Curl no se lo pensó dos veces: agarró el tintero y lo lanzó contra el oficial, y vio cómo rebotaba en su frente al tiempo que iba tomando conciencia de lo que acababa de hacer.

—¡Maldita zorra! —espetó estupefacto el oficial llevándose la mano a la frente.

Curl cogió también el bote donde estaba la pluma y levantó el brazo con la intención de acabar lo que había empezado.

Pero entonces le agarraron la mano por detrás y le arrancaron de ella la pluma.

Curl se dio media vuelta hecha una furia y se topó con la figura imponente de un hombre enfundado en una armadura de piel negra y con el cuello y la cara barbada plagados de cicatrices.

—Eres una chica mala —dijo el hombre—. Has estado a punto de sacarle un ojo.

—Eso pretendía —respondió jadeando Curl.

El hombre se echó a reír e, inmediatamente, el resto de las personas que se encontraban en la oficina también rió entre dientes.

—¿Decías en serio que querías alistarte?

—Esto es la oficina de reclutamiento, ¿no?

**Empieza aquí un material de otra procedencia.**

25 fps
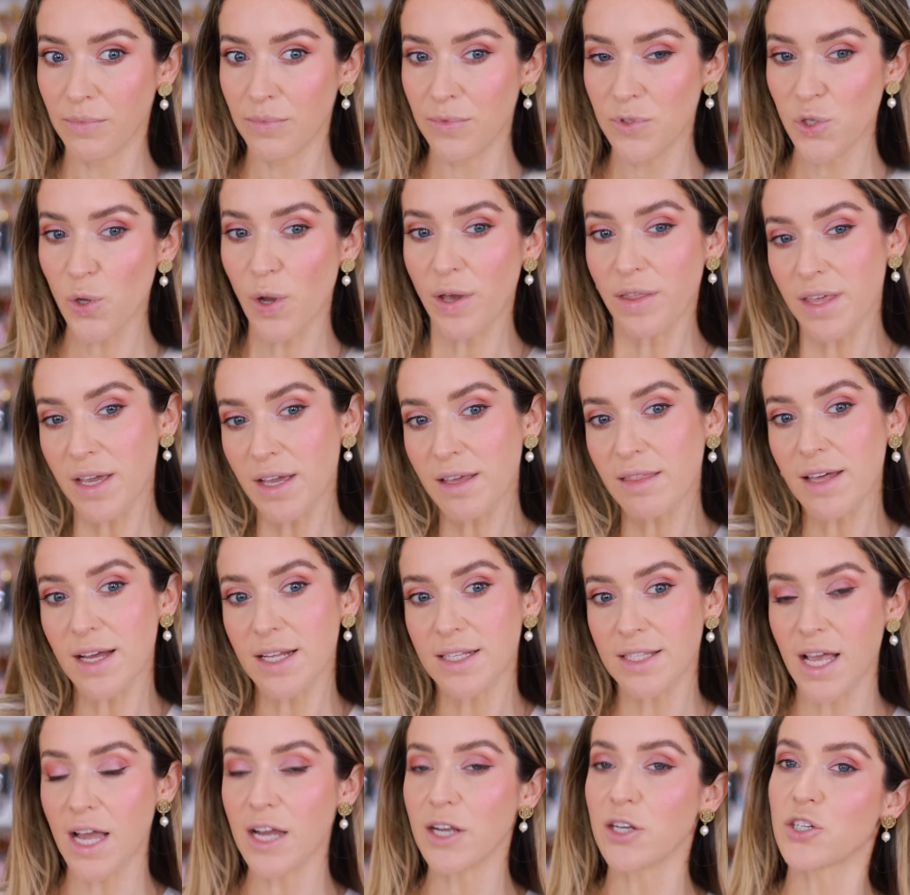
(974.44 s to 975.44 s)
So I think
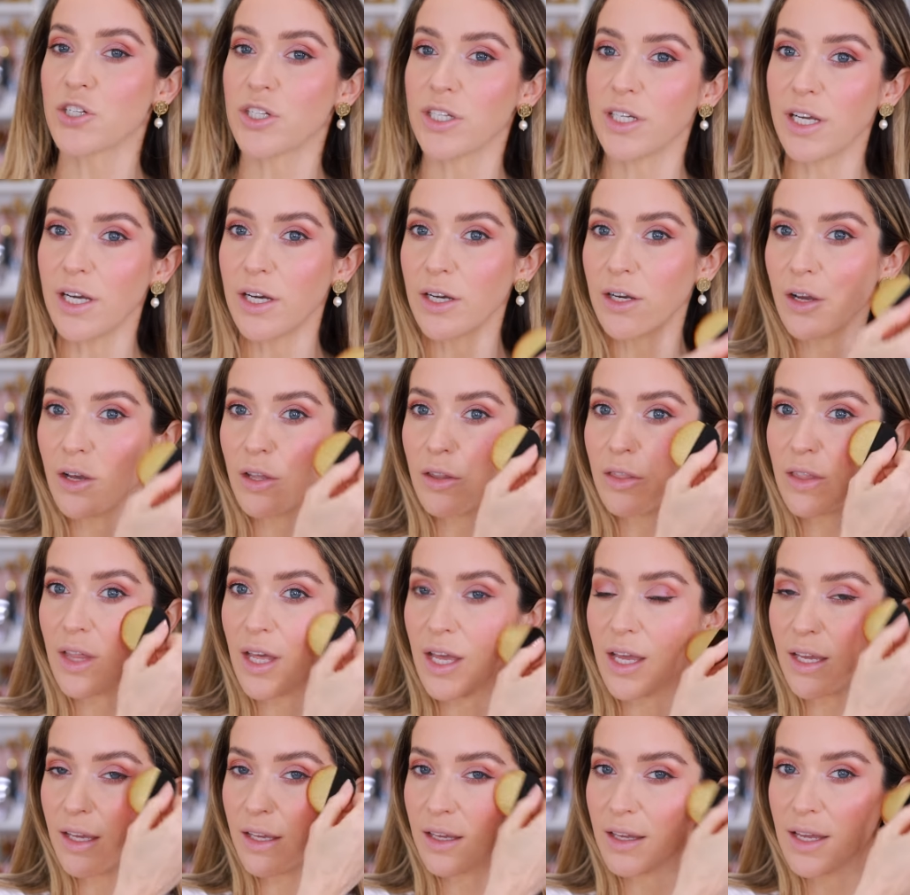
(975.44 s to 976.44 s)
that's actually a good
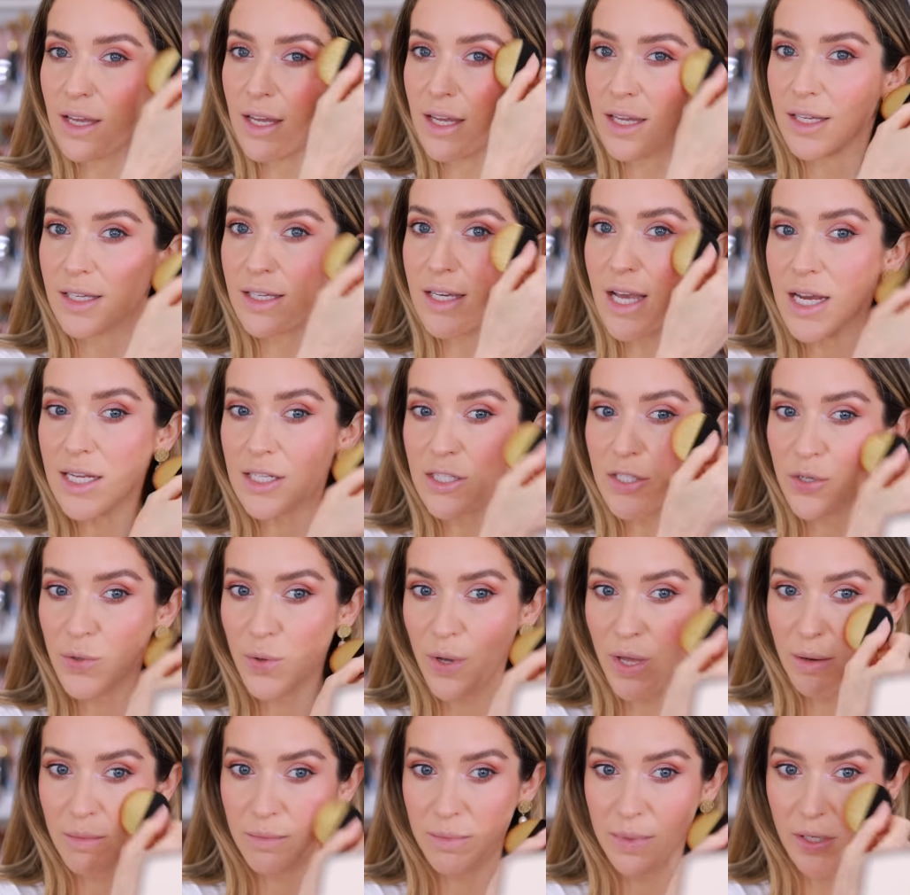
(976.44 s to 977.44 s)
thing. Yes,
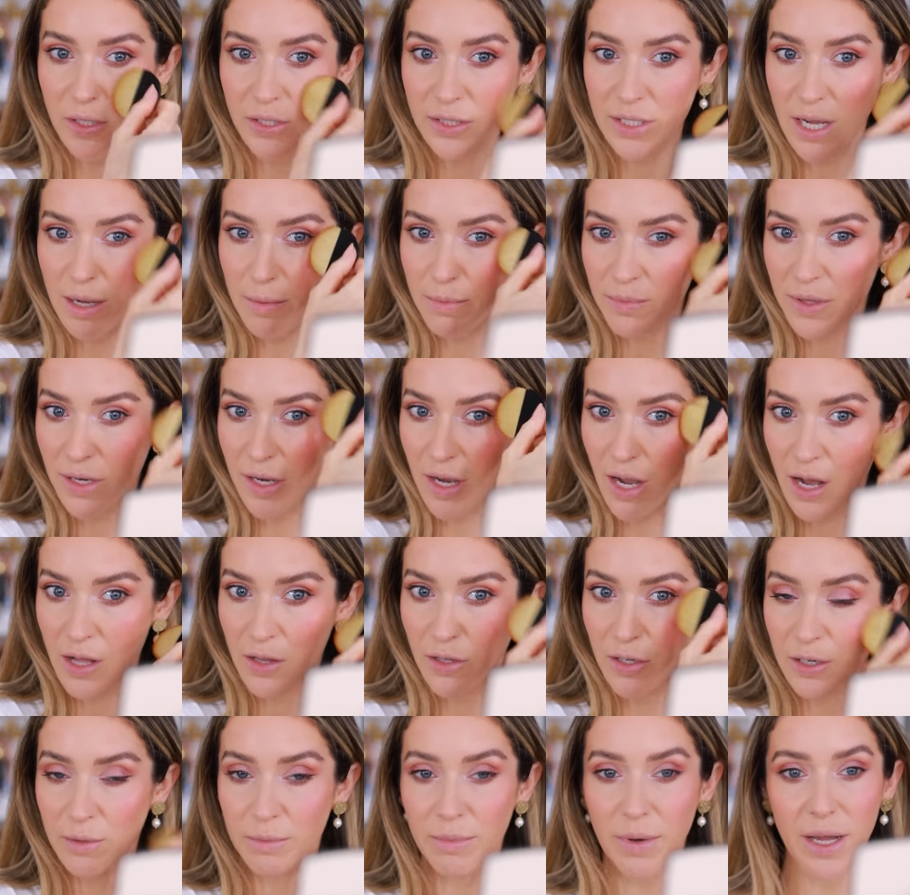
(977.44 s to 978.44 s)
you can build up the
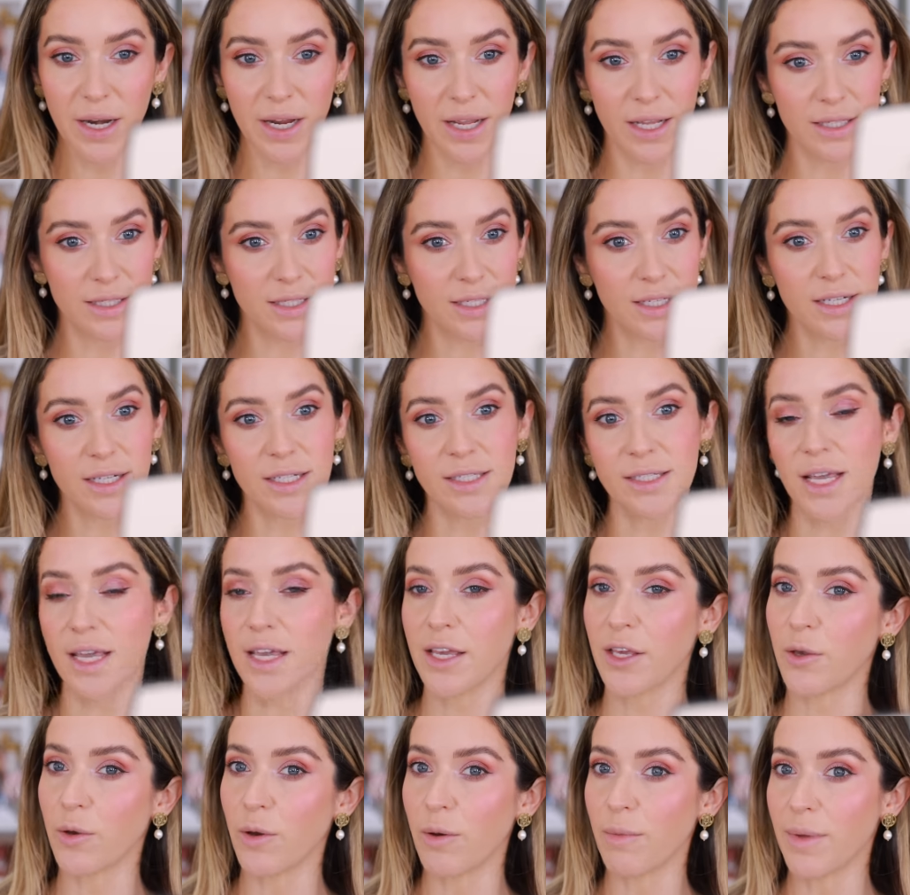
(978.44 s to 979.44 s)
color, but it's gonna
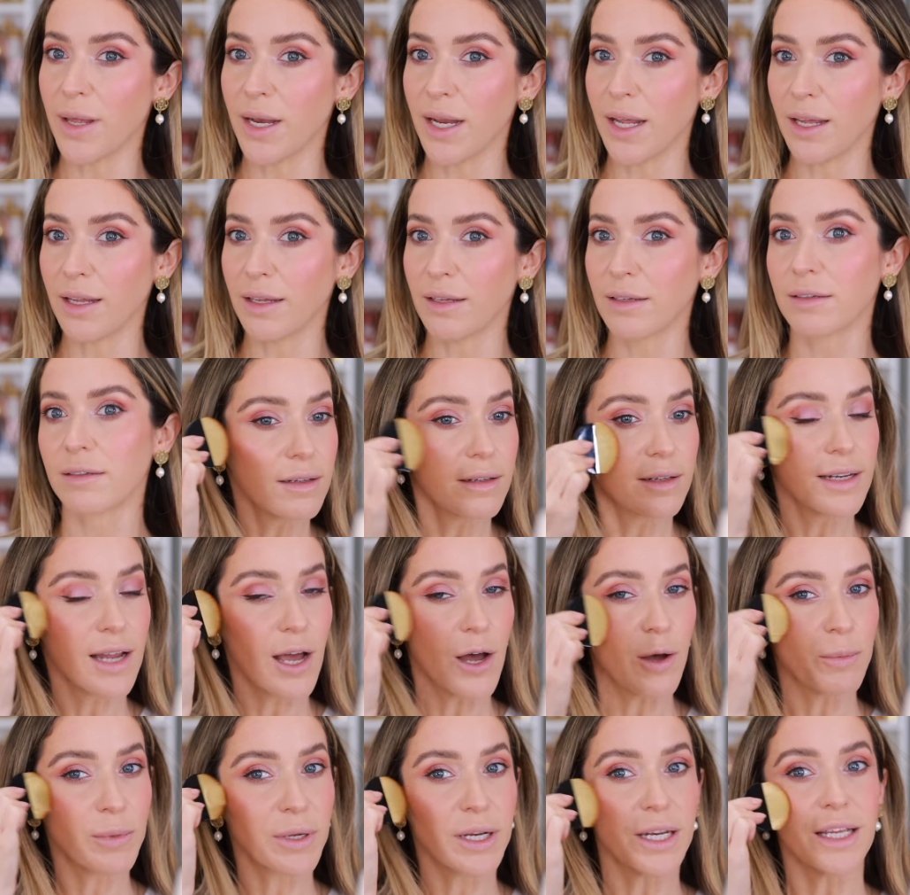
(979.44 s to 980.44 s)
take you a minute.
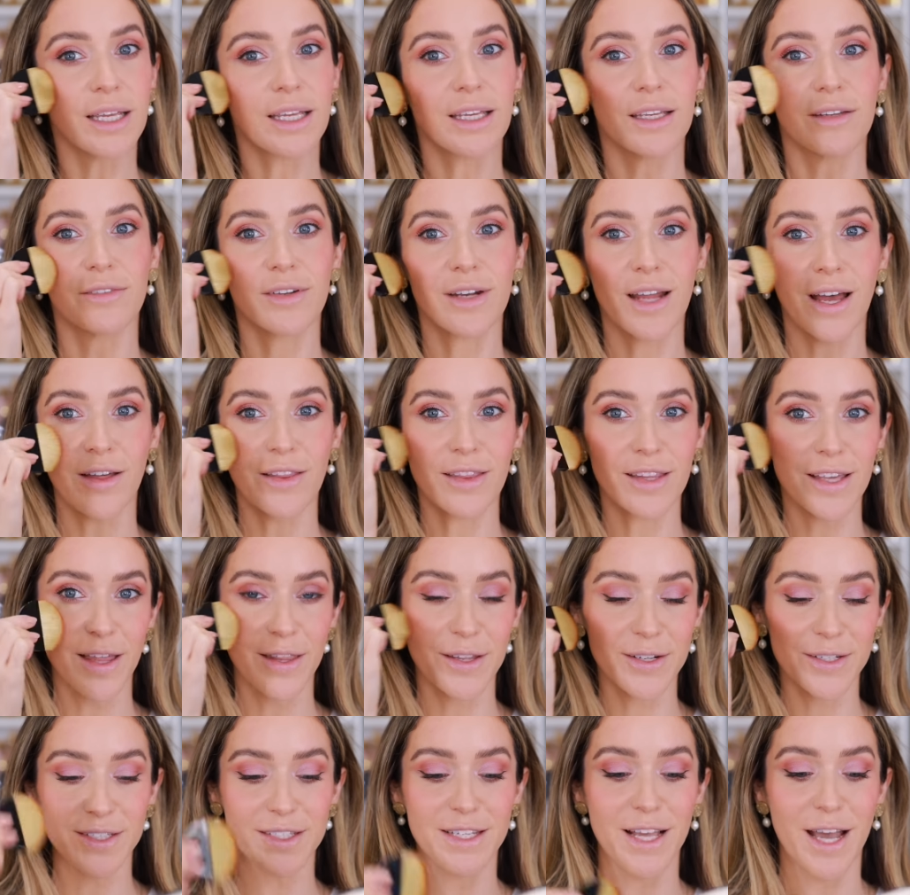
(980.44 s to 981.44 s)
Now I'm gonna even out the
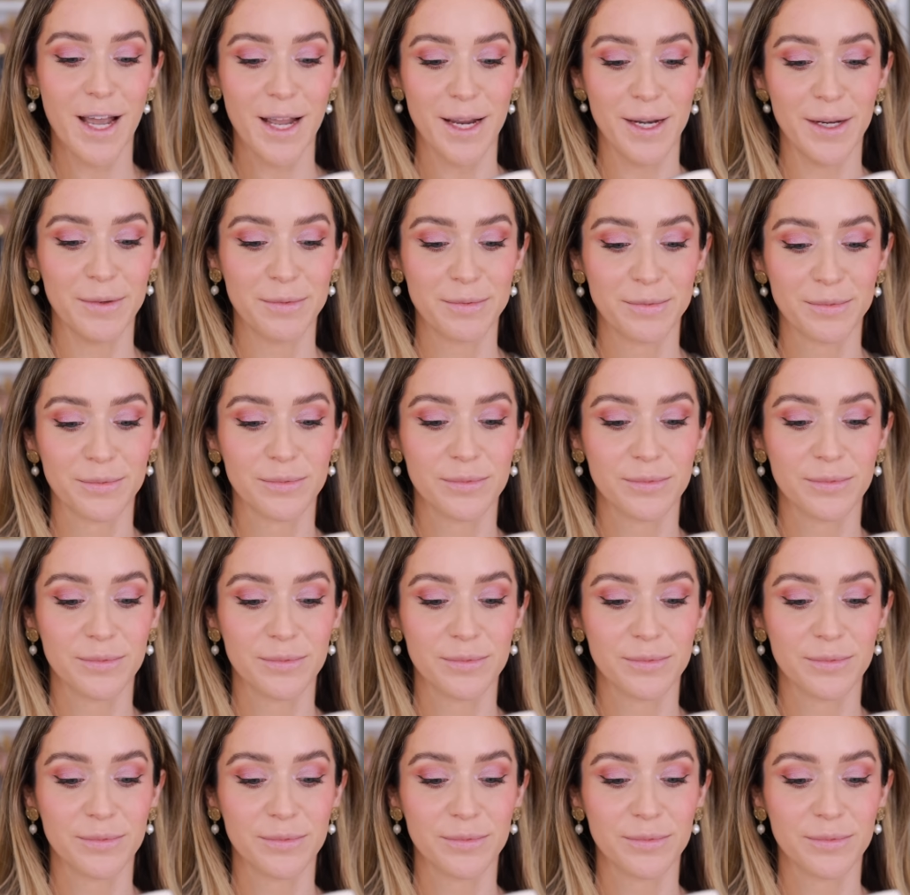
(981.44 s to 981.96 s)
other side.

El hombre se volvió al oficial sentado al escritorio y luego miró detenidamente a Curl un momento.

—¿Sabes coser heridas?

Curl recordó entonces a su padre, médico, y la herida en la cabeza que había tenido que coserle una vez; y recordó también que su padre le hablaba mientras ella daba puntadas con los dedos temblorosos.

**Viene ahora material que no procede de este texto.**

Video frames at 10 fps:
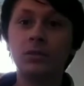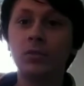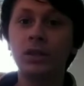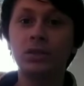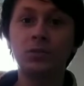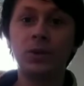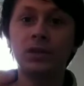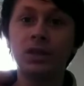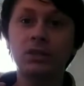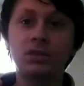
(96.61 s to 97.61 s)
which
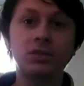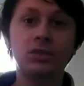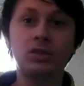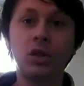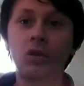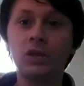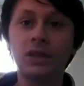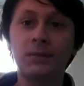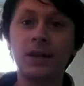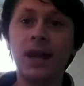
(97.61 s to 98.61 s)
was a totally
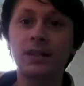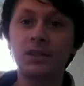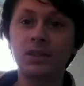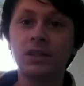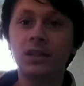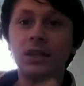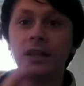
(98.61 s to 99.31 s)
different actor.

—Lo suficiente —respondió—. También sé algo sobre medicamentos tradicionales caseros… Hierbas y ungüentos.

—Dale tus datos a Hooch. Tal vez puedas ser de alguna utilidad a nuestros médicos. Por cierto, soy el mayor Bolt.

Curl sonrió y abrió la boca para darle las gracias, pero el mayor se le adelantó.

—No, no me des las gracias, muchacha —dijo Bolt levantando una de sus poderosas manos—. Puedes maldecirme si quieres cuando llegue el momento… pero, por favor, no me des las malditas gracias.